Shinshu Üniversitesi'nden Profesör Kazumi Okuyama ve Meiji Gakuin Üniversitesi'nden Kazuhiro Sakai, başkalarının çalışmalarına dayanarak, JT yerçekimi, Korteweg-de Vries (KdV) denklemi ve makroskopik döngünün nasıl ilişkili olduğunu göstermek için yola çıktı. Böylece yerçekimi ve kuantum mekaniğinin nasıl birleştiğine işaret edildi. Bu süreçte ikili, daha önce hiç yapılmayan 46 evrenin doğumunu hesaplamayı başardı. Zira bu ne kadar çok hesaplanırsa, o kadar karmaşıklaşıyor. Daha önce Peter Zograf, bunu 20 kez hesaplayabiliyordu.

19. yüzyılın sonlarında formüle edilen matematiksel KdV denkleminin 1990'lardan beri yerçekimi ile bağlantılı olduğu düşünülüyor. KdV denklemi ilk önce su dalgalarının nasıl davrandığını göstermek için kullanıldı. Örnek olarak Hollanda’daki su kanallarında solitonlar gözlemlenebilir. Soliton, matematikte ve fizikte sabit bir hızda yayılım gösterirken kendi şeklini koruyan ve kendi kendini güçlendiren tekil dalgalar olarak biliniyor. Makroskopik döngünün 1990'larda yerçekimi ile ilişkili olduğu söyleniyordu.

Hedef, bebek evrenlerin doğumunu hesaplamak:

Dalgaların ve yer çekiminin, kendilerini nasıl gösterdikleri üzerinden karşılaştırılabilir olduğu düşünülüyor. Holografik prensip, yerçekimi ve kuantum mekaniğinin nasıl çalıştığını anlamanın bir yolu olarak Gerard 't Hooft tarafından ortaya atılmıştı. Bu teoriler birleştirildiğinde, 3 boyutlu fiziğin, tıpkı bir hologramın kredi kartında olduğu gibi yayılması şeklinde düşünülebilir. Bu da uzaydaki boyutlara işaret ediyor. Holografik prensip için henüz bir formül yok.

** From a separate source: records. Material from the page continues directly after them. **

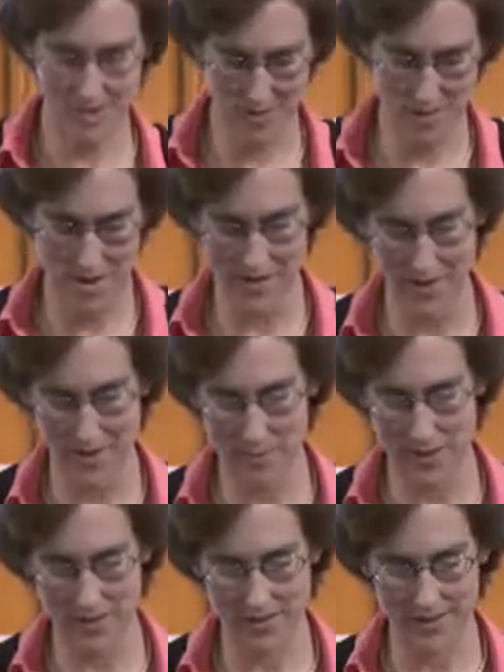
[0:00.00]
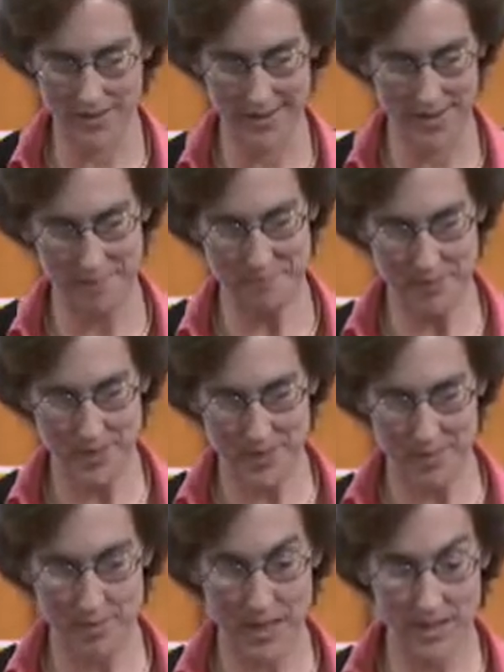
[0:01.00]
in Samaria apparently
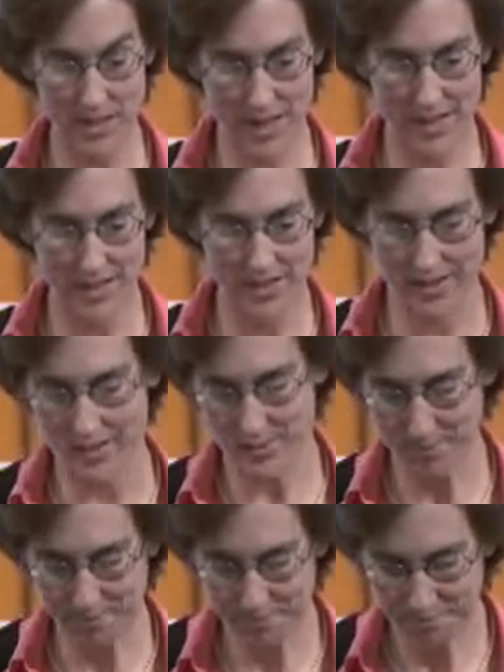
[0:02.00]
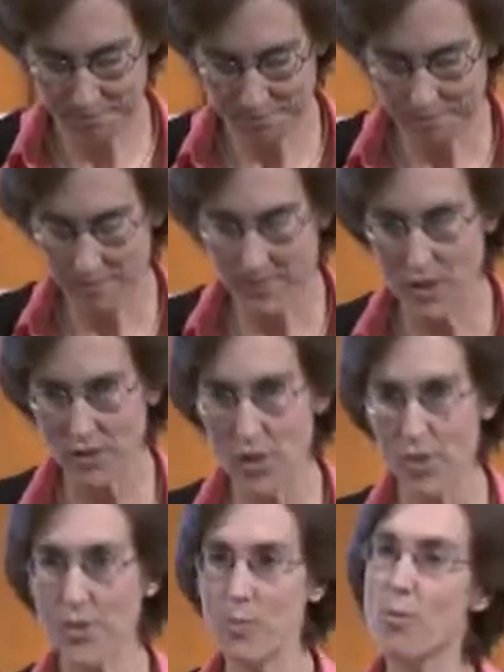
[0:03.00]
makes a lot of sense.
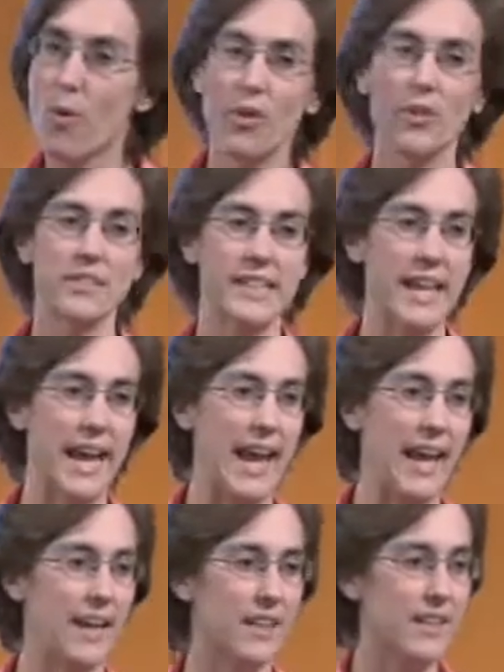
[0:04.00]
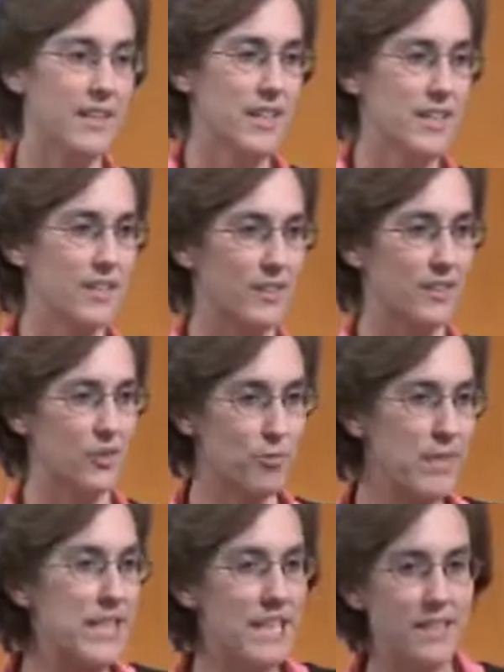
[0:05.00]
So the moral decay, the
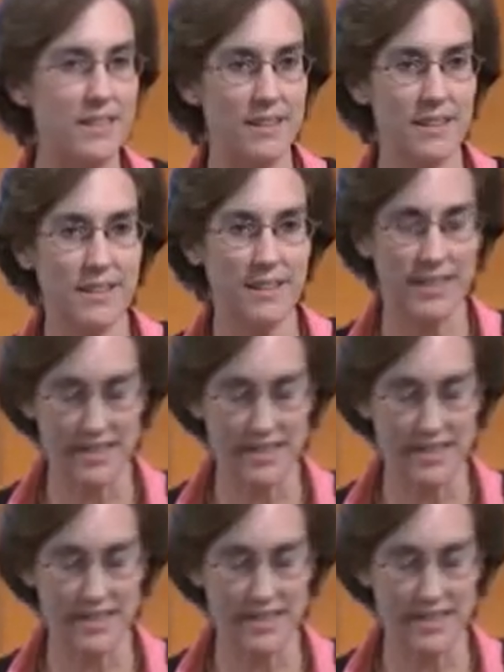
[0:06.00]
greed, the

Profesör Okuyama, söz konusu çalışmasında JT çekimi, KdV denklemi ve makroskopik döngünün birbirine bağlı olduğunu göstererek kuantum mekaniğinin ve yerçekiminin gerçekten bu modelde holografik olarak birleştirildiğini gösterdi. Okuyama, sadece 'oyuncak modelinde' değil, mevcut evrende bebek evrenlerinin doğumunu hesaplamak için bir yöntem tasarlayarak fizikteki bu sorunu çözmek için çalışmaya devam etmeyi umuyor.